--- On Wed, 5/6/09, Leo Ki <[log in to unmask]> wrote:
> My project, which compounds enormously, needs a way to help
> the listener cut
> phrases into words, and words into morphemes. For instance,
> "han yaki" is
> "forest fire" (han: fire, yaki: forest), but "hanya ki"
> could make sense in
> the future as the language grows: "spreading fire in wood"
> or something.
> In a French/Japanese way, the morphemes han and ki would
> get the pitch
> accent in "han yaki", while in "hanya ki" the accent would
> be on "ya" and
> "ki" or only on "ki". In an English/Spanish way, "han yaki"
> would be
> stressed on han and ya, or just han, and "hanya ki" would
> be stressed on han
> and ki.
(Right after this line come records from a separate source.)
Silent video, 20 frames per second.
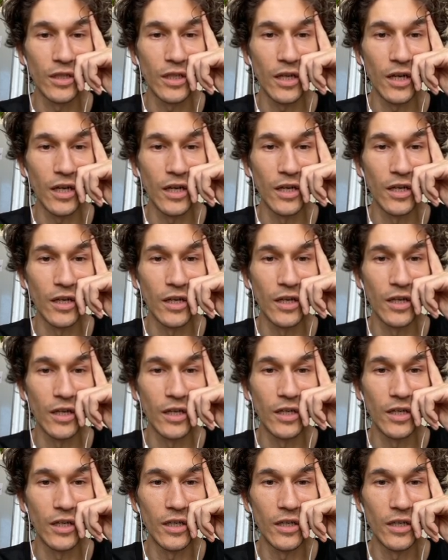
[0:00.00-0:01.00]

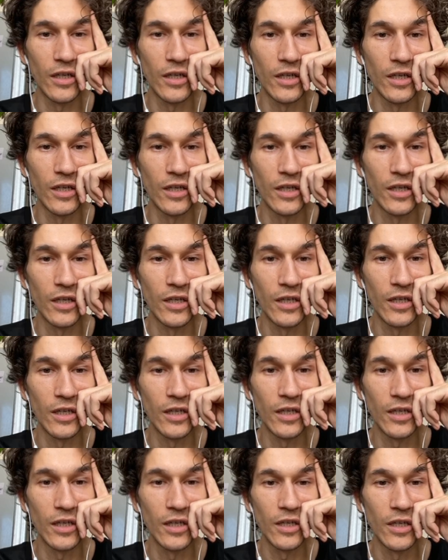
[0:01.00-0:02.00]
uh,
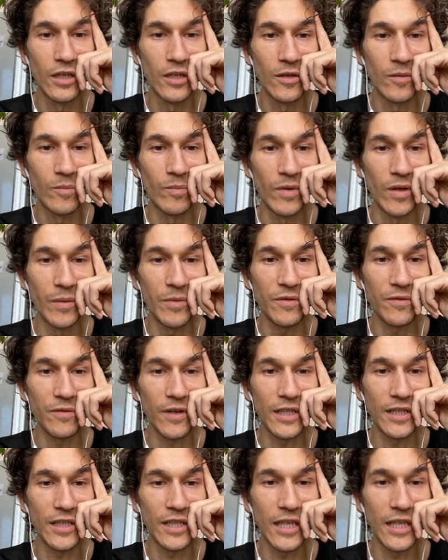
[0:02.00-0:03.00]
maybe if
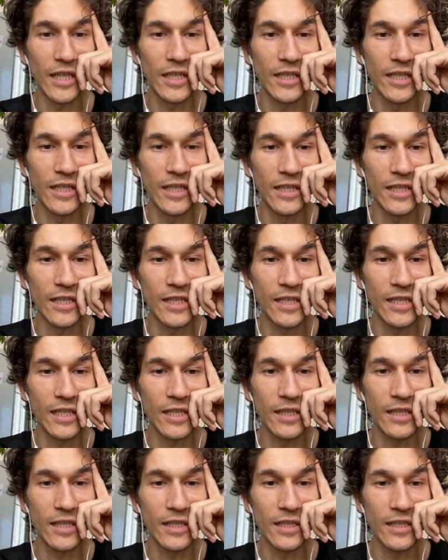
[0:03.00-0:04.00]
I take this
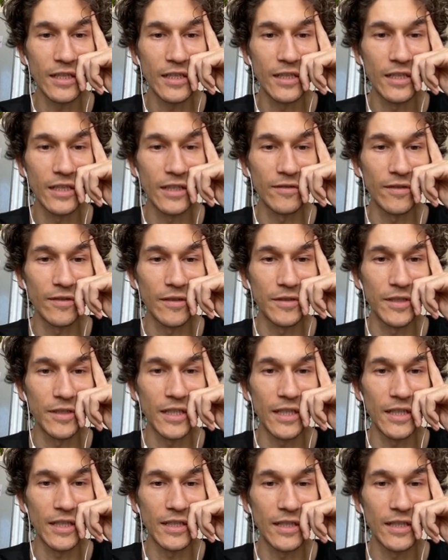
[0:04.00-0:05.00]

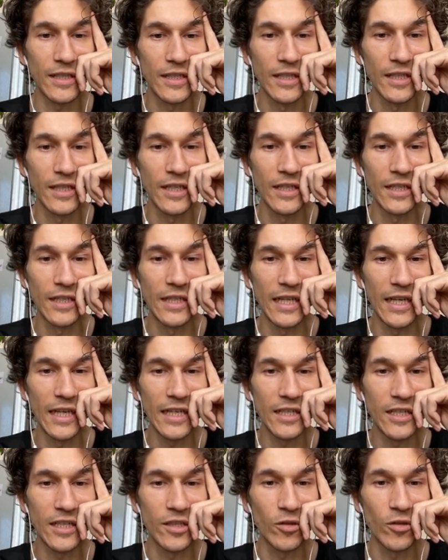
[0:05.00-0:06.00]
9510
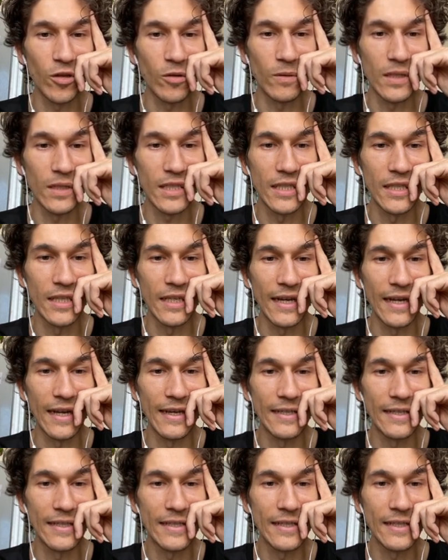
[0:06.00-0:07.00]
9 is always
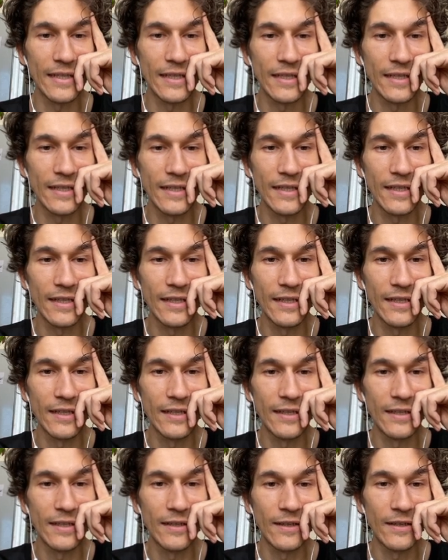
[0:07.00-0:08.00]
nice
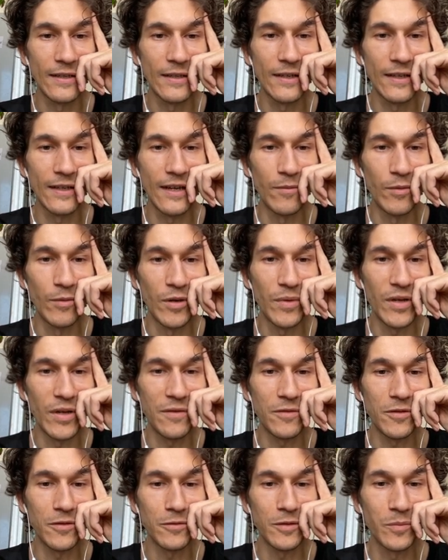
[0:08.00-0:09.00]
yeah maybe I
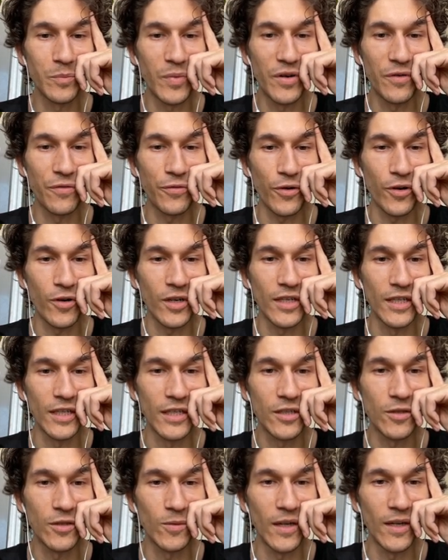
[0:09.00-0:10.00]
even prefer
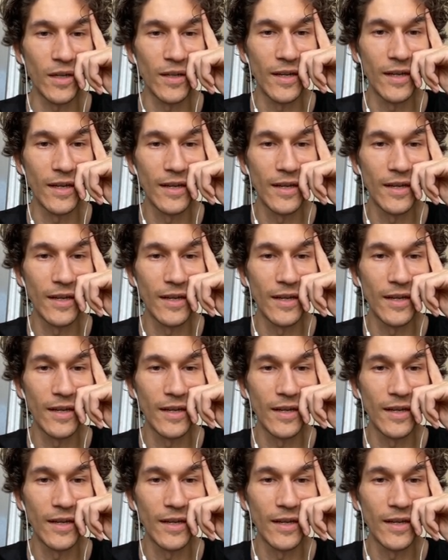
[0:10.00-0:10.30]
this one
Chinese could use a distinguish tone on the
> stressed syllables of
> either system.
My a priori project Pesu uses phoneme segregation to isolate morphemes: since /s/ belongs to a class that begins the final syllable (and /p/ does not), the boundaries are clear regardless of stress. And -n marks a bound morpheme, clarifying the word boundaries for compounds. It's not foolproof, of course--slurred pronunciation can still lead to incorrect resolution--but it makes it easy to speak distinctly, which should be good enough.